15. Severability. Whenever possible, each provision of this Agreement will be interpreted in such a manner as to be
effective and valid under applicable law, but if any provision of this Agreement is held to be prohibited by or invalid under
applicable law, such provision will be ineffective only to the extent of such prohibition or invalidity, without invalidating the
remainder of such provision or the remaining provisions of this Agreement.
16. Complete Agreement. This Agreement and any related documents delivered concurrently herewith, contain the
complete agreement between the parties relating to the subject of this Agreement and supersede any prior
understandings, agreements or representations by or between the parties, written or oral, which may be related to the
subject matter hereof in any way.
17. Attorneys' Fees and Legal Expenses. If any proceeding or action is brought to recover any amount under this
Agreement, or for or on account of any breach of, or to enforce or interpret any of the terms, covenants, or conditions of
this Agreement, the prevailing party will be entitled to recover from the other party, as part of the prevailing party's costs,
reasonable attorneys' fees, the amount of which will be foxed by the court, and will be made a part of any judgment
rendered.
18. Further Assurances. PropertyBureau and Owner will each sign such other documents and take such actions as
the other may reasonably request in order to effect the relationships, services and activities contemplated by this
Agreement and to account for and document those activities.
19. Governing Law. The internal law, and not the law of conflicts, of the state in which the Owner is located will govern
all questions concerning the construction, validity and interpretation of this Agreement and the performance of the
obligations imposed by this Agreement. The proper venue for any proceeding at law or in equity will be the state and
county in which the Owner is located, and the parties waive any right to object to the venue.
20. Relationship of the Parties. The relationship created hereunder between Owner and PropertyBureau will be solely
that of independent contractors entering into an agreement. No representations or assertions will be made or actions
taken by either party that could imply or establish any agency, joint venture, partnership, employment or trust relationship
between the parties with respect to the subject matter of this Agreement.

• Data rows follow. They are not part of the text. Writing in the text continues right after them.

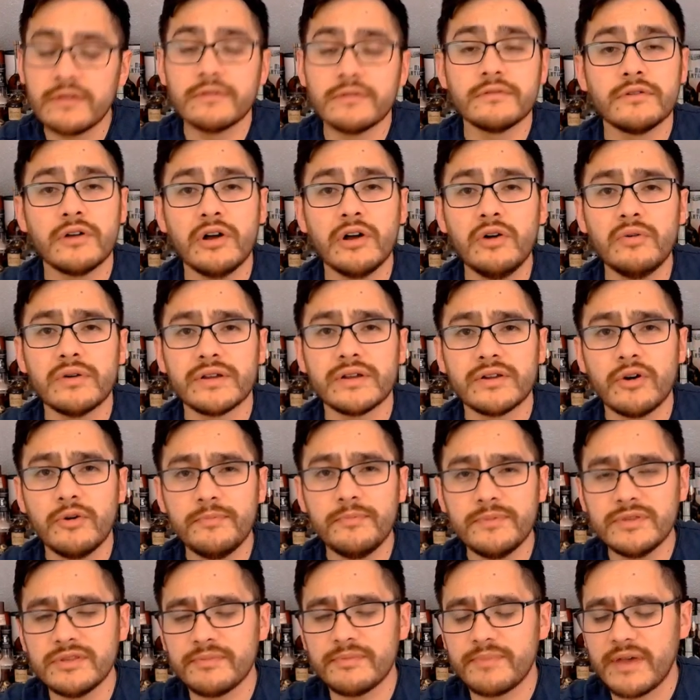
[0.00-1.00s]
Oh, it
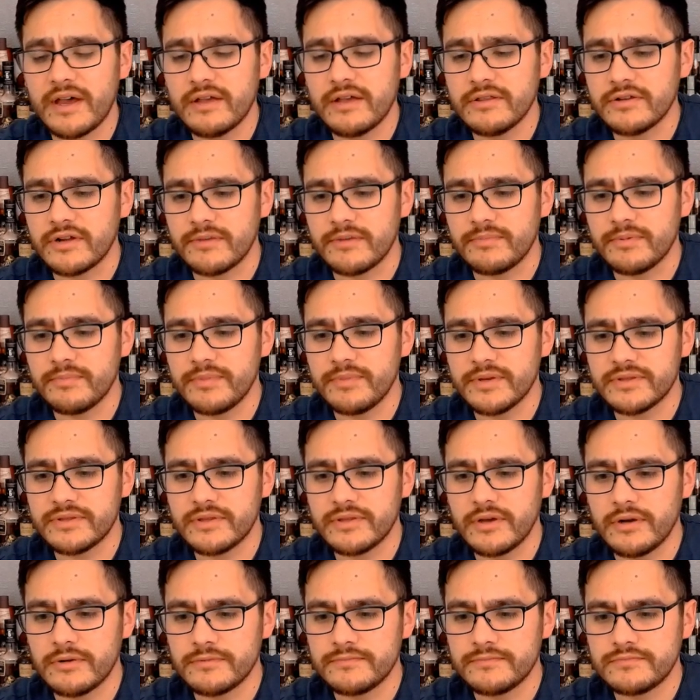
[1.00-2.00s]
opened the palate up a bit
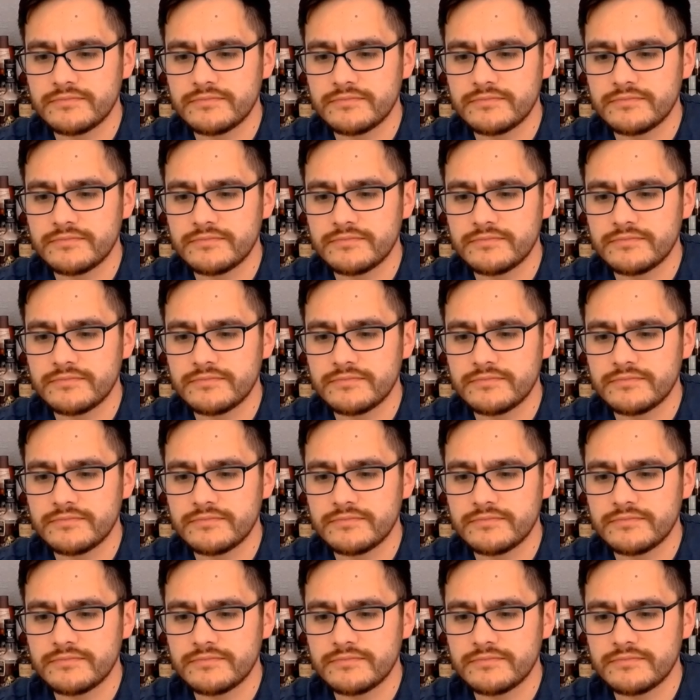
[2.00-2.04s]
though.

Except as expressly provided in this
Agreement, neither party will have any authority or power whatsoever to enter into any agreement, contract or
commitment on behalf of the other, or to create any liability or obligation whatsoever on behalf of the other, to any person
or entity. Whenever PropertyBureau is given discretion in this Agreement, PropertyBureau may exercise that discretion
solely in any manner PropertyBureau deems appropriate.
21. Force Majeure. Neither party will be liable for any failure of or delay in the performance of this Agreement for the
period that such failure or delay is due to acts of God, public enemy, war, strikes or labor disputes, or any other cause
beyond the parties' reasonable control (each a "Force Majeure"), it being understood that lack of financial resources will
not to be deemed a cause beyond a party's control. Each party will notify the other party promptly of the occurrence of
any Force Majeure and carry out this Agreement as promptly as practicable after such Force Majeure is terminated. The
existence of any Force Majeure will not extend the term of this Agreement.
22. Counterparts. This Agreement may be signed in any number of counterparts.